Trotz Fortschritten in einzelnen Bundesländern ist es nicht gelungen, diesen Anteil zu senken. Klemm nennt dies eine "demografische Verknappung und qualifikatorische Vergeudung", denn wer ohne Abschluss die Schule verlässt, hat ein höheres Risiko, in prekären Beschäftigungsverhältnissen zu landen. Dass Jugendliche ohne Schulabschluss kaum Chancen auf eine Ausbildung haben, belegen Daten aus dem jüngsten Berufsbildungsbericht. Demnach sind zwei Drittel der jungen Erwachsenen zwischen 20 und 34 Jahren, die keinen Schulabschluss erreicht haben, ohne Berufsausbildung. Das hat Folgen: Die Arbeitslosenquote ist bei ungelernten Personen fast sechsmal so hoch wie bei Personen mit Berufsausbildung.

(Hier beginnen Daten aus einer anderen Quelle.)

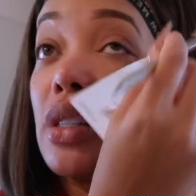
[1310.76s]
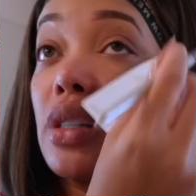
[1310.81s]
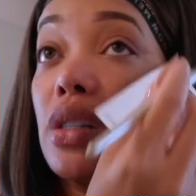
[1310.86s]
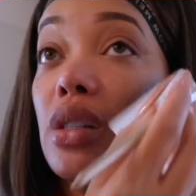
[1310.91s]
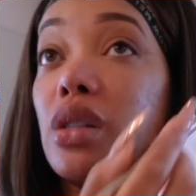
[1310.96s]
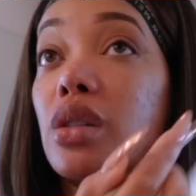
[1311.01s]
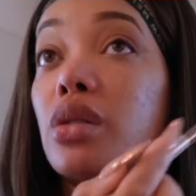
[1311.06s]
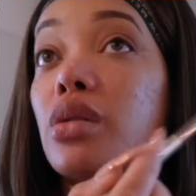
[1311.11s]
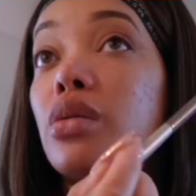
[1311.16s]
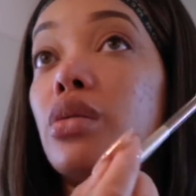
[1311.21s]
to
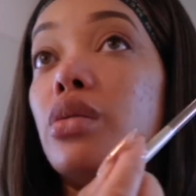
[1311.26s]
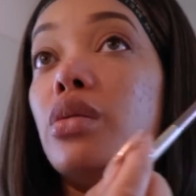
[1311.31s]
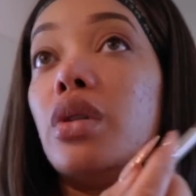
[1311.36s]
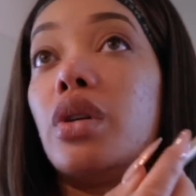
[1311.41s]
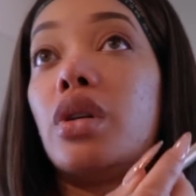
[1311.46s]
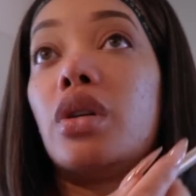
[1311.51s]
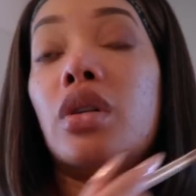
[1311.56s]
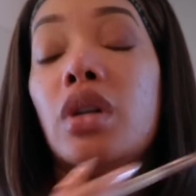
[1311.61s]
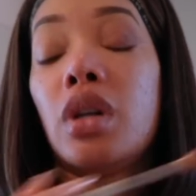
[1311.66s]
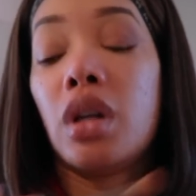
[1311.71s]
do,
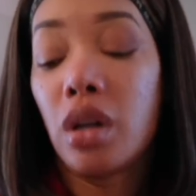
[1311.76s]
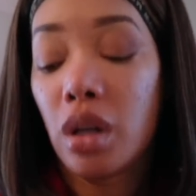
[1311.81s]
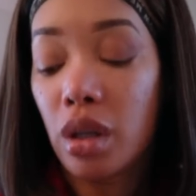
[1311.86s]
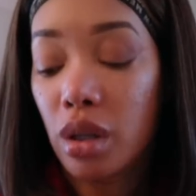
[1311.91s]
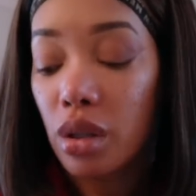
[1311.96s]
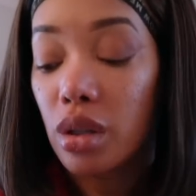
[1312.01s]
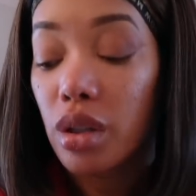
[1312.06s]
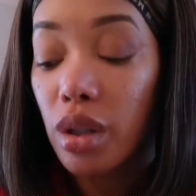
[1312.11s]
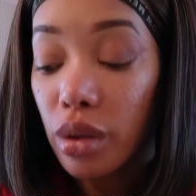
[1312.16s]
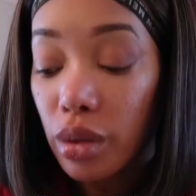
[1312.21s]

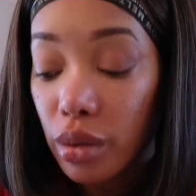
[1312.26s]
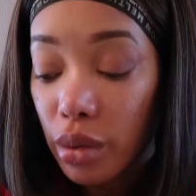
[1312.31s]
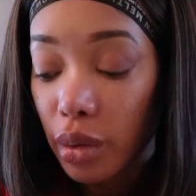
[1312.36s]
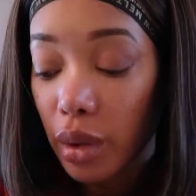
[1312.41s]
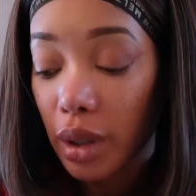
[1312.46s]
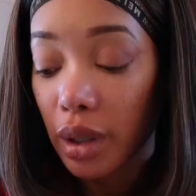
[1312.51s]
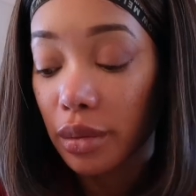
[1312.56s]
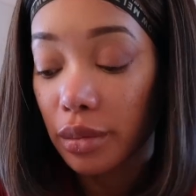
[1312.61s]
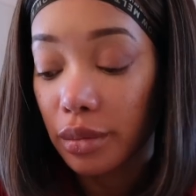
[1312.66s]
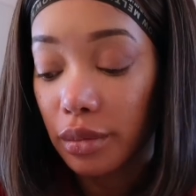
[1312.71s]
do
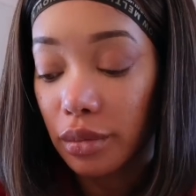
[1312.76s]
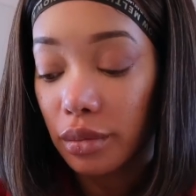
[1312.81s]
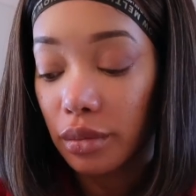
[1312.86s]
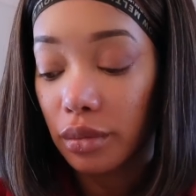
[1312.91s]
it.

Um die Chancen der Jugendlichen auf eine Ausbildung zu verbessern, braucht es eine frühe Förderung im Unterricht und einen besseren Informationsaustausch zwischen Schul- und Sozialbehörden.

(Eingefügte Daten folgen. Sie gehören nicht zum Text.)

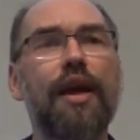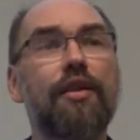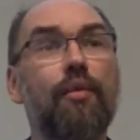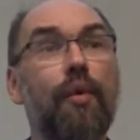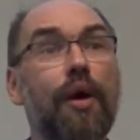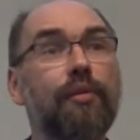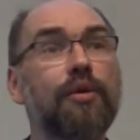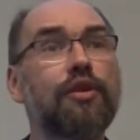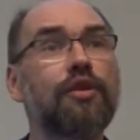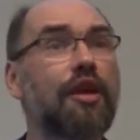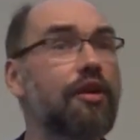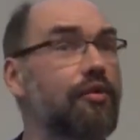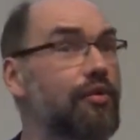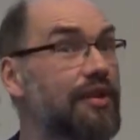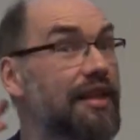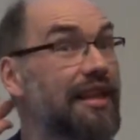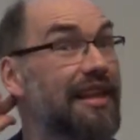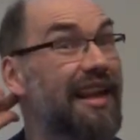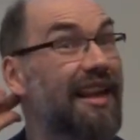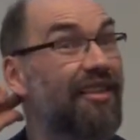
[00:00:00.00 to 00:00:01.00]
And the way we do that is
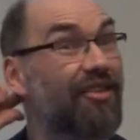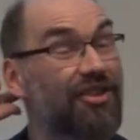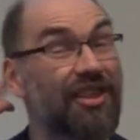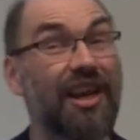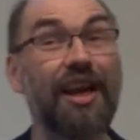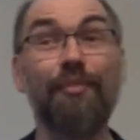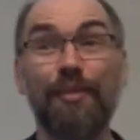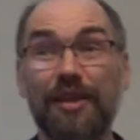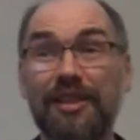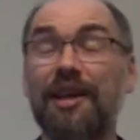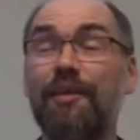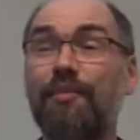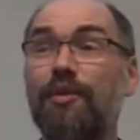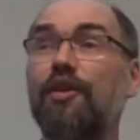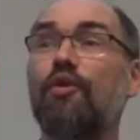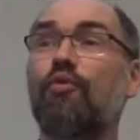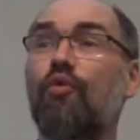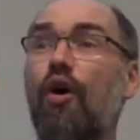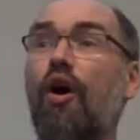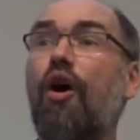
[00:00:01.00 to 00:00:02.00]
to say, there's got to be
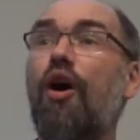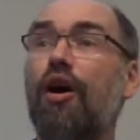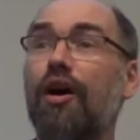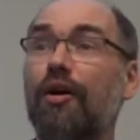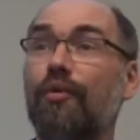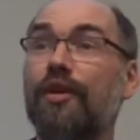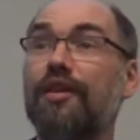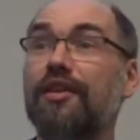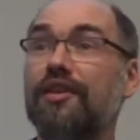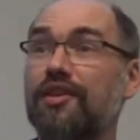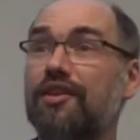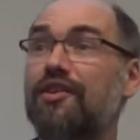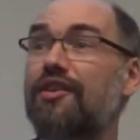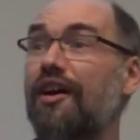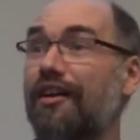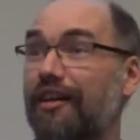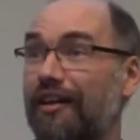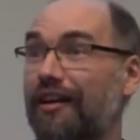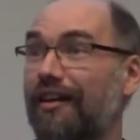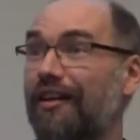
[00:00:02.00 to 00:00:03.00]
something wrong with this
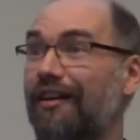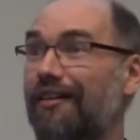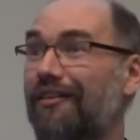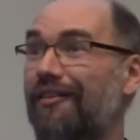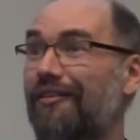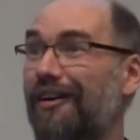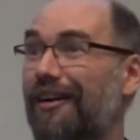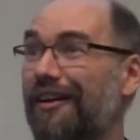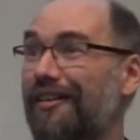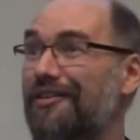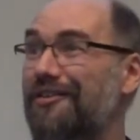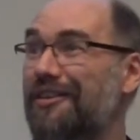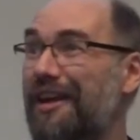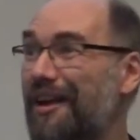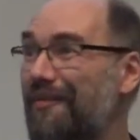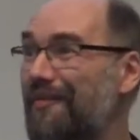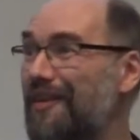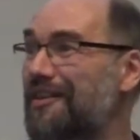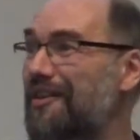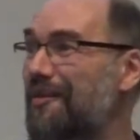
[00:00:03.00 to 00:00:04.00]
study, right? There's got
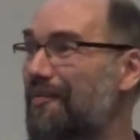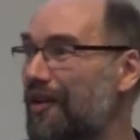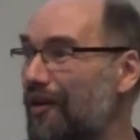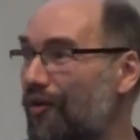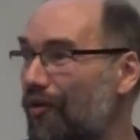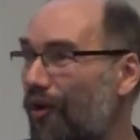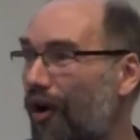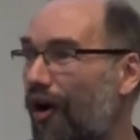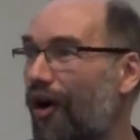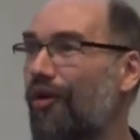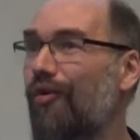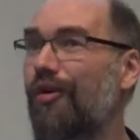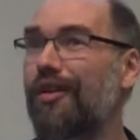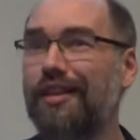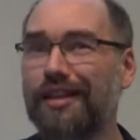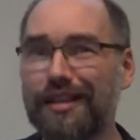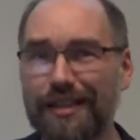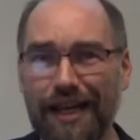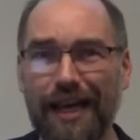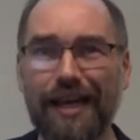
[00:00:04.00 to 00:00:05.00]
to be something wrong with
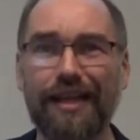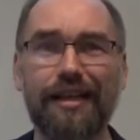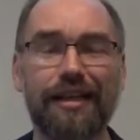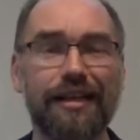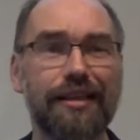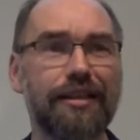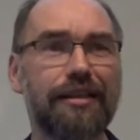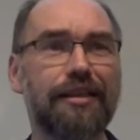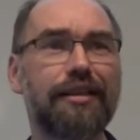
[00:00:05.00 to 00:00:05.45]
the data,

Um Jugendlichen künftig bessere Perspektiven zu geben, werden in der Studie Maßnahmen auf zwei Ebenen empfohlen: An den Schulen selbst sollten die besonders leistungsschwachen Schülerinnen und Schüler im Unterricht bestmöglich gefördert werden. Hier können digitale Anwendungen helfen, Lernrückstände frühzeitig zu erkennen und Schülerinnen und Schüler in ihrem Lernprozess individuell zu begleiten. Außerdem ist es sinnvoll, erlernte Kompetenzen über das klassische Abschlusszeugnis hinaus zu dokumentieren. Denn, so Nicole Hollenbach-Biele, Expertin für schulische Bildung bei der Bertelsmann Stiftung, "auch Jugendliche ohne Abschluss, erwerben im Laufe ihrer Schulzeit eine Vielzahl von fachlichen und überfachlichen Kompetenzen, die überhaupt nicht sichtbar werden. Dabei wären genau diese Informationen wichtig, um auch ohne formalen Schulabschluss die Chancen auf eine Ausbildung zu verbessern."